INTRODUCTION: Inflammatory bowel disorders may result in abnormal Bowel Sound (BS) characteristics during auscultation. We employ pattern spotting to detect rare bowel BS events in continuous abdominal recordings using a smart T-shirt with embedded miniaturised microphones. Subsequently, we investigate the clinical relevance of BS spotting in a classification task to distinguish patients diagnosed with inflammatory bowel disease (IBD) and healthy controls. METHODS: Abdominal recordings were obtained from 24 patients with IBD with varying disease activity and 21 healthy controls across different digestive phases. In total, approximately 281 h of audio data were inspected by expert raters and thereof 136 h were manually annotated for BS events.

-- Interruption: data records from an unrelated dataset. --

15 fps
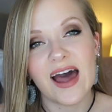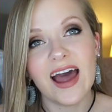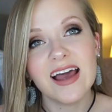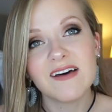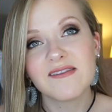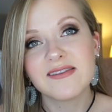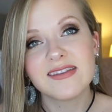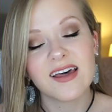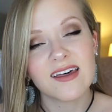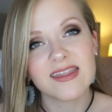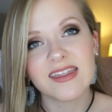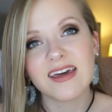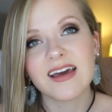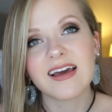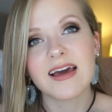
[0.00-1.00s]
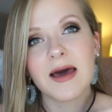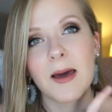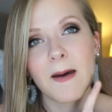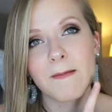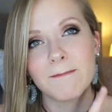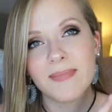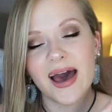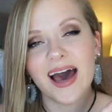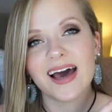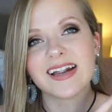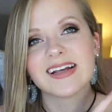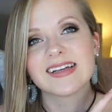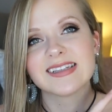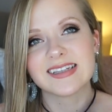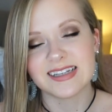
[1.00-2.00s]
I have nothing
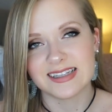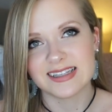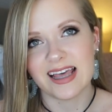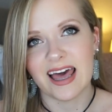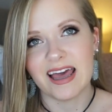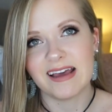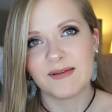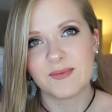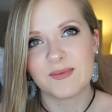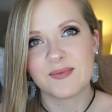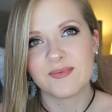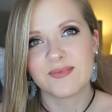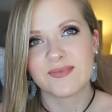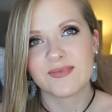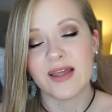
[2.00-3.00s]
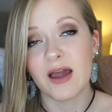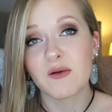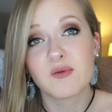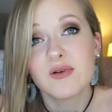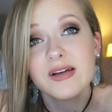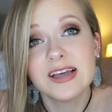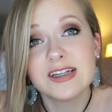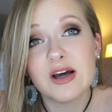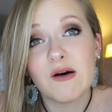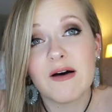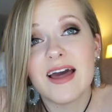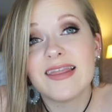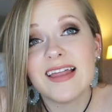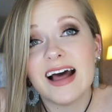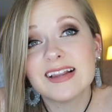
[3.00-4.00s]
bad to say. I really
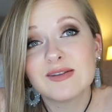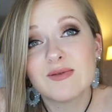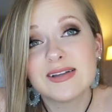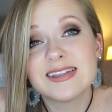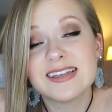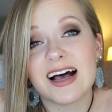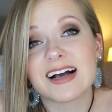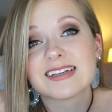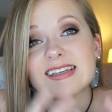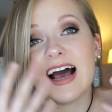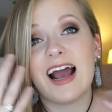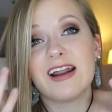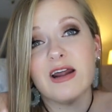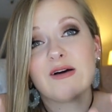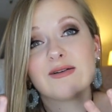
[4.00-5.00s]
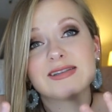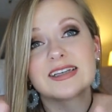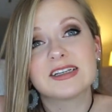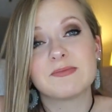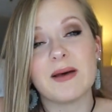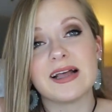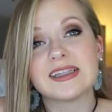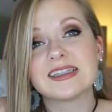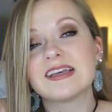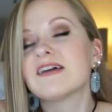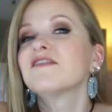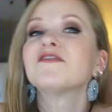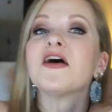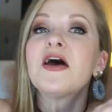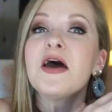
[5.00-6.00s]
don't, and that's what sucks. I know it's
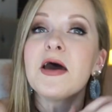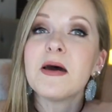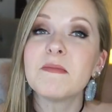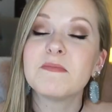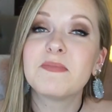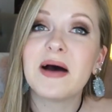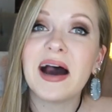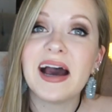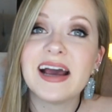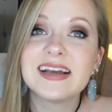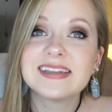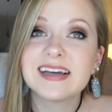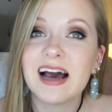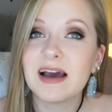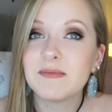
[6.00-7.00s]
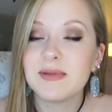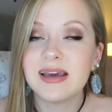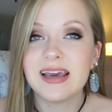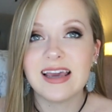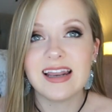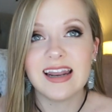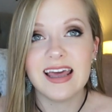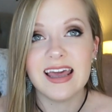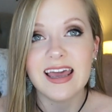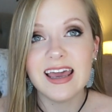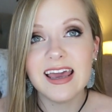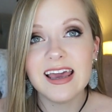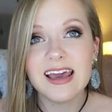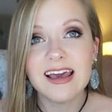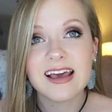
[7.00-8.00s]
expensive, but I mean,
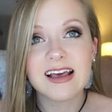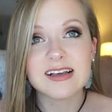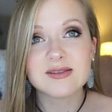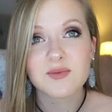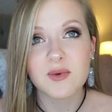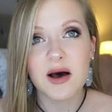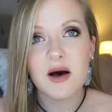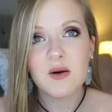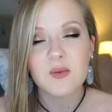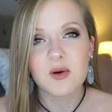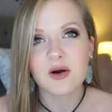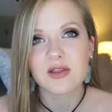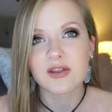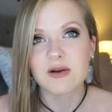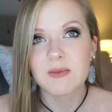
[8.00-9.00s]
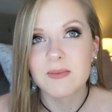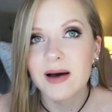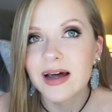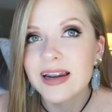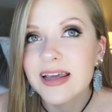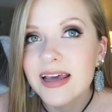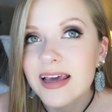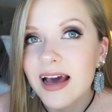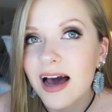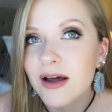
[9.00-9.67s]
it is well worth your money.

A deep-learning-based audio pattern spotting algorithm was trained to retrieve BS events. Subsequently, features were extracted around detected BS events and a Gradient Boosting Classifier was trained to classify patients with IBD vs. healthy controls. We further explored classification window size, feature relevance, and the link between BS-based IBD classification performance and IBD activity. RESULTS: Stratified group K-fold cross-validation experiments yielded a mean area under the receiver operating characteristic curve >/=0.83 regardless of whether BS were manually annotated or detected by the BS spotting algorithm. DISCUSSION: Automated BS retrieval and our BS event classification approach have the potential to support diagnosis and treatment of patients with IBD.